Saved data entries
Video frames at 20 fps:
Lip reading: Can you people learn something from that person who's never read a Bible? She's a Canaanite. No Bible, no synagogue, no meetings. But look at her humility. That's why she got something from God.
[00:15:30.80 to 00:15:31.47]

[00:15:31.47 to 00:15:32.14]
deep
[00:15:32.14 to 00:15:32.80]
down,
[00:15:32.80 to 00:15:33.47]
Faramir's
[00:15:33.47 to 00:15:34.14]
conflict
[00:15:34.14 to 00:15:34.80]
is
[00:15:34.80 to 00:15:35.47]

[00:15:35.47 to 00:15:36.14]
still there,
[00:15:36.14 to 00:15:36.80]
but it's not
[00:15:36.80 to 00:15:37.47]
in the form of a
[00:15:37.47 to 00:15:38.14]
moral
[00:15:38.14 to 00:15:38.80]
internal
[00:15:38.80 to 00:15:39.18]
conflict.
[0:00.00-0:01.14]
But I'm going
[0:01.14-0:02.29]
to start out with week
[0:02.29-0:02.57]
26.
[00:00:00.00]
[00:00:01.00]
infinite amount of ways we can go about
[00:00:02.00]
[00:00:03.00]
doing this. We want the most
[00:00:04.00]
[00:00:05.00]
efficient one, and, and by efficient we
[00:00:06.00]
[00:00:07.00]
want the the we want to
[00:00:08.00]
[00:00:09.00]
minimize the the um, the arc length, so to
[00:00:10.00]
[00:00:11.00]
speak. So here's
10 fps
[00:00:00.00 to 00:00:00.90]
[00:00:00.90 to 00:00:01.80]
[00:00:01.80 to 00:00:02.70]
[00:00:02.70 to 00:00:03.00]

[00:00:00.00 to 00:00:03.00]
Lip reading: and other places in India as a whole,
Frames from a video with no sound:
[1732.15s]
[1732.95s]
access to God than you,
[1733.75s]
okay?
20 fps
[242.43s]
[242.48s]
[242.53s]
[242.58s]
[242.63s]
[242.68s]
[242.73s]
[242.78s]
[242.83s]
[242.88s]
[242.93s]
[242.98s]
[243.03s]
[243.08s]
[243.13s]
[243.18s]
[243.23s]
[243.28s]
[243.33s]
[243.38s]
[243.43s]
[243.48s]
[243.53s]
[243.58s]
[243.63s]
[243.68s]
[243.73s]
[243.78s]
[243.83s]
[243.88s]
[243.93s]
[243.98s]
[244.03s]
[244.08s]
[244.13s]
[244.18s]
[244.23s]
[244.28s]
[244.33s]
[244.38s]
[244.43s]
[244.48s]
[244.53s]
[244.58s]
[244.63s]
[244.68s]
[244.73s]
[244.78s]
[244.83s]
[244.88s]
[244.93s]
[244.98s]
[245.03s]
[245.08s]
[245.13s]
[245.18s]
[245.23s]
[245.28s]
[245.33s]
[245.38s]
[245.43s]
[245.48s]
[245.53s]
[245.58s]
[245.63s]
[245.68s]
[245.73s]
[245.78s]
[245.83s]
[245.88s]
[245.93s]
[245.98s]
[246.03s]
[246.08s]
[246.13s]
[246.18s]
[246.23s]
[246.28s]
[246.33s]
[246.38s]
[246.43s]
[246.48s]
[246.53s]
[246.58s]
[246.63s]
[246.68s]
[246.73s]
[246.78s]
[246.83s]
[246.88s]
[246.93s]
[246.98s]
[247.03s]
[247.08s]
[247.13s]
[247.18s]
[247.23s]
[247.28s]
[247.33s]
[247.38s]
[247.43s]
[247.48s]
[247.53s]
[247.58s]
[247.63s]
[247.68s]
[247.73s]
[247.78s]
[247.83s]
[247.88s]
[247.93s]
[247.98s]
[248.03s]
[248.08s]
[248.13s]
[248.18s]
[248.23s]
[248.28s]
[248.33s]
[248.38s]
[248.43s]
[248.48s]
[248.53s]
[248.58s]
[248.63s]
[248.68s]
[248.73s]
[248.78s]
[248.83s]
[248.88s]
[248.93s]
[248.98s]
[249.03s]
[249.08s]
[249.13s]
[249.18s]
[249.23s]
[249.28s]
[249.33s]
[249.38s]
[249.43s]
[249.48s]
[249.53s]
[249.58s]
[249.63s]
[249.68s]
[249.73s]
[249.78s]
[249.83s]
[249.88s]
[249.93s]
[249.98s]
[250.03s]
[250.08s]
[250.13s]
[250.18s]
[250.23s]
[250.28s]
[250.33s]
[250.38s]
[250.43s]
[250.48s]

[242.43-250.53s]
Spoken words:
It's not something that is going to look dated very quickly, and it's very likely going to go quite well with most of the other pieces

How to complete this task: From the first line of the data above to the line holding "[00:00:08.00]", reproduce each line exactly; emit no other lines.

Result of this task:
Video frames at 20 fps:
Lip reading: Can you people learn something from that person who's never read a Bible? She's a Canaanite. No Bible, no synagogue, no meetings. But look at her humility. That's why she got something from God.
[00:15:30.80 to 00:15:31.47]

[00:15:31.47 to 00:15:32.14]
deep
[00:15:32.14 to 00:15:32.80]
down,
[00:15:32.80 to 00:15:33.47]
Faramir's
[00:15:33.47 to 00:15:34.14]
conflict
[00:15:34.14 to 00:15:34.80]
is
[00:15:34.80 to 00:15:35.47]

[00:15:35.47 to 00:15:36.14]
still there,
[00:15:36.14 to 00:15:36.80]
but it's not
[00:15:36.80 to 00:15:37.47]
in the form of a
[00:15:37.47 to 00:15:38.14]
moral
[00:15:38.14 to 00:15:38.80]
internal
[00:15:38.80 to 00:15:39.18]
conflict.
[0:00.00-0:01.14]
But I'm going
[0:01.14-0:02.29]
to start out with week
[0:02.29-0:02.57]
26.
[00:00:00.00]
[00:00:01.00]
infinite amount of ways we can go about
[00:00:02.00]
[00:00:03.00]
doing this. We want the most
[00:00:04.00]
[00:00:05.00]
efficient one, and, and by efficient we
[00:00:06.00]
[00:00:07.00]
want the the we want to
[00:00:08.00]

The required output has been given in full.